Steiner v. Baird

CourtDistrict Court, D. Idaho
DecidedSeptember 9, 2025
Docket1:25-cv-00436
StatusUnknown

This text of Steiner v. Baird (Steiner v. Baird) is published on Counsel Stack Legal Research, covering District Court, D. Idaho primary law. Counsel Stack provides free access to over 12 million legal documents including statutes, case law, regulations, and constitutions.

Bluebook
Steiner v. Baird, (D. Idaho 2025).

Opinion

UNITED STATES DISTRICT COURT FOR THE DISTRICT OF IDAHO

ERIC JAMES STEINER,

Petitioner, Case No. 1:25-cv-00436-DKG

vs. INITIAL REVIEW ORDER

NICK BAIRD,

Respondent.

Petitioner Eric James Steiner (Petitioner) has filed a Second Petition for Writ of Habeas Corpus challenging his state court conviction. Dkt. 6. The Court has construed the “Second Petition” as replacing the original Petition (Dkt. 3), in accordance with the law governing amendments. Dkt. 3. If that was not Petitioner’s intention, he may file an amended petition. Federal habeas corpus relief is available to petitioners who are held in custody under a state court judgment that violates the Constitution, laws, or treaties of the United States. See 28 U.S.C. § 2254(a). The Court is required to review each newly-filed habeas corpus petition to determine whether it should be served, amended, or summarily dismissed. See 28 U.S.C. § 2243.

INITIAL REVIEW ORDER - 1 Having reviewed the Petition, the Court concludes that Petitioner may proceed to the next stage of litigation to address procedural issues. REVIEW OF PETITION

1. Background Petitioner pleaded guilty to and was convicted of first degree murder in a state criminal action in Ada County, Idaho, on February 27, 2020. On March 4, 2022, he was sentenced to life without parole.
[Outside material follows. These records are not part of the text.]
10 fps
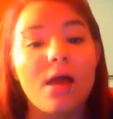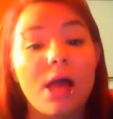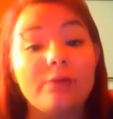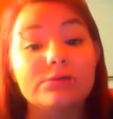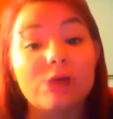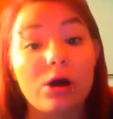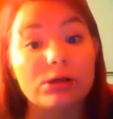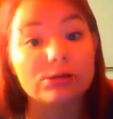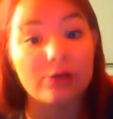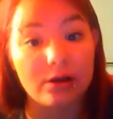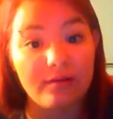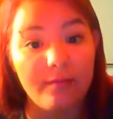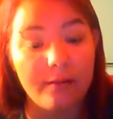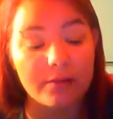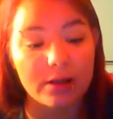It was also kind of a
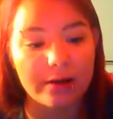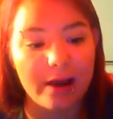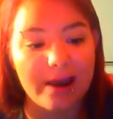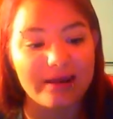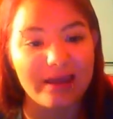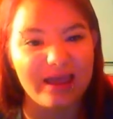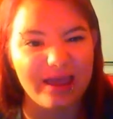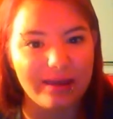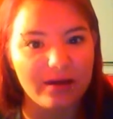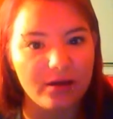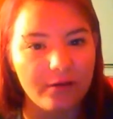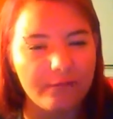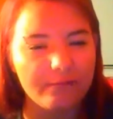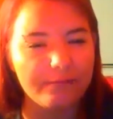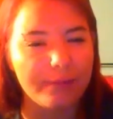bummer that our night had to end
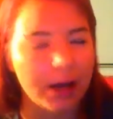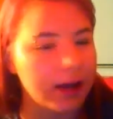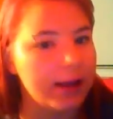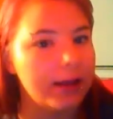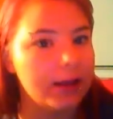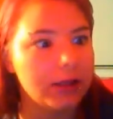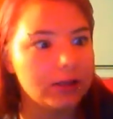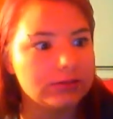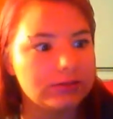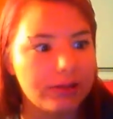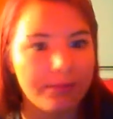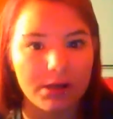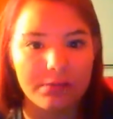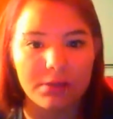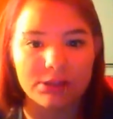by
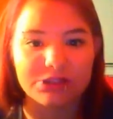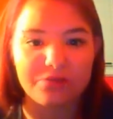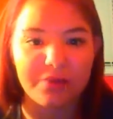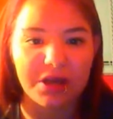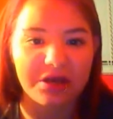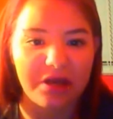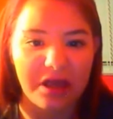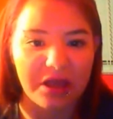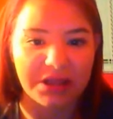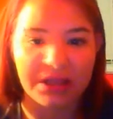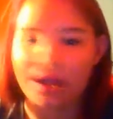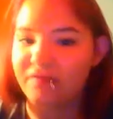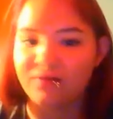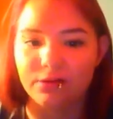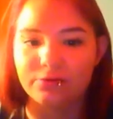somebody being stupid and can't like
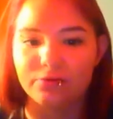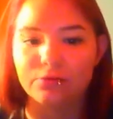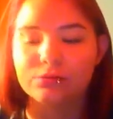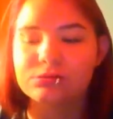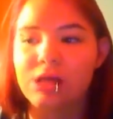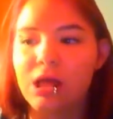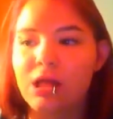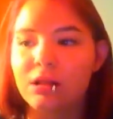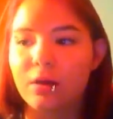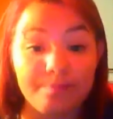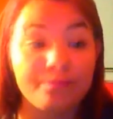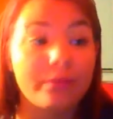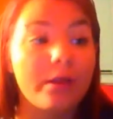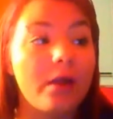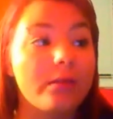follow the rules.
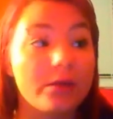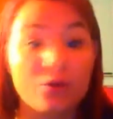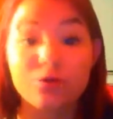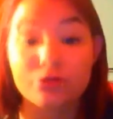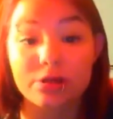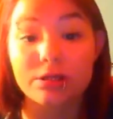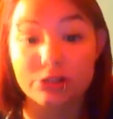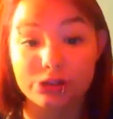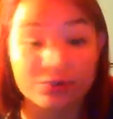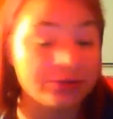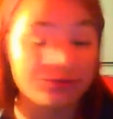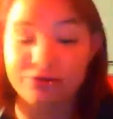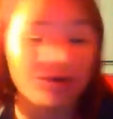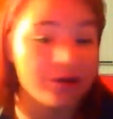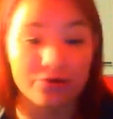Like, you can drink in the streets, which
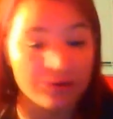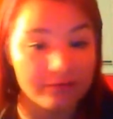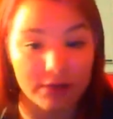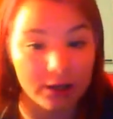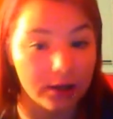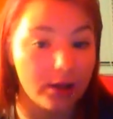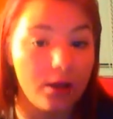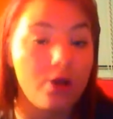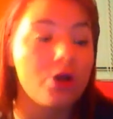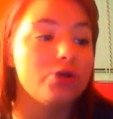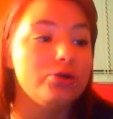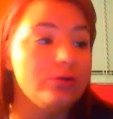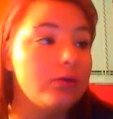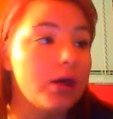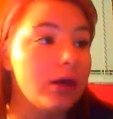you can't do every day.
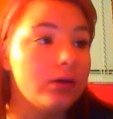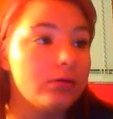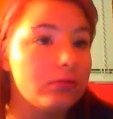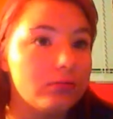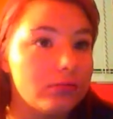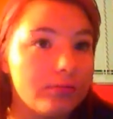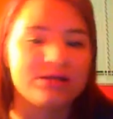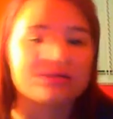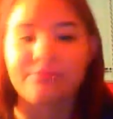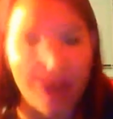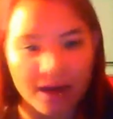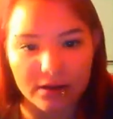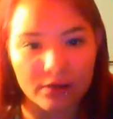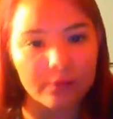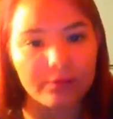You can, doesn't
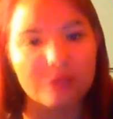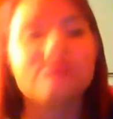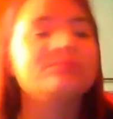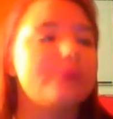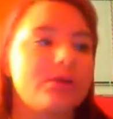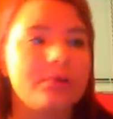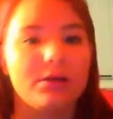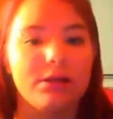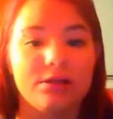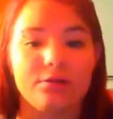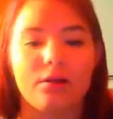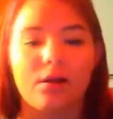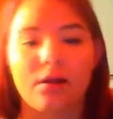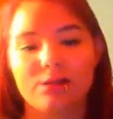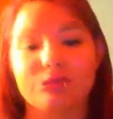matter, because it's a block party, and they're like,
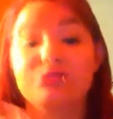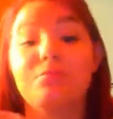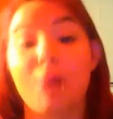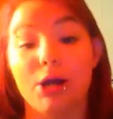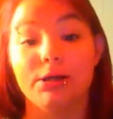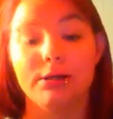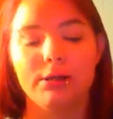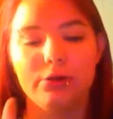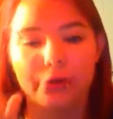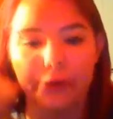okay, it's just a party,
Petitioner filed a direct appeal but voluntarily withdrew it. He next filed a post-

conviction action, which was heard by the Idaho Court of Appeal. That action concluded in 2025. He received no relief. It is unclear whether he filed a Petition for Review with the Idaho Supreme Court seeking review of the Idaho Court of Appeals’ decision. 2. Discussion In this action, Petitioner brings four claims: ineffective assistance of counsel,

violation of the Fourth Amendment, denial of the right to trial, and denial of the right to due process. Dkt. 6. Petitioner’s recitation of the history of his case shows that various procedural hurdles may prevent him from proceeding to the merits of his claims. A. Procedural Default Habeas corpus law requires that a petitioner “exhaust” his state court remedies

before pursuing a claim in a federal habeas petition. 28 U.S.C. § 2254(b). To exhaust a claim, a habeas petitioner must fairly present it as a federal claim to the highest state

INITIAL REVIEW ORDER - 2 court for review in the manner prescribed by state law. See O’Sullivan v. Boerckel, 526 U.S. 838, 845 (1999). Unless a petitioner has exhausted his state court remedies for a particular claim, a federal district court cannot grant relief on that claim, although it does

have the discretion to deny the claim. 28 U.S.C. § 2254(b)(2). State remedies are considered technically exhausted, but not properly exhausted, if a petitioner failed to pursue a federal claim in state court and there are no remedies now available. O’Sullivan, 526 U.S. at 848. A claim may also be considered exhausted, though not properly exhausted, if a petitioner pursued a federal claim in state court, but

the state court rejected the claim on an independent and adequate state law procedural ground. Coleman v. Thompson, 501 U.S. 722, 731-732 (1991). Under these circumstances, the claim is considered “procedurally defaulted.” Id. at 731. A procedurally defaulted claim will not be heard in federal court unless the petitioner shows either (1) legitimate cause for the default and prejudice resulting from the default, or,

alternatively, (2) the petitioner is actually innocent and a miscarriage of justice would occur if the federal claim is not heard. Id. Because Petitioner may not have properly presented his claims to the Idaho Supreme Court in either action, his claims may be procedurally defaulted. The Court does not have the full record before it to make a determination of the exhaustion issues and it

would be helpful to have briefing from Respondent. Therefore, Petitioner may proceed.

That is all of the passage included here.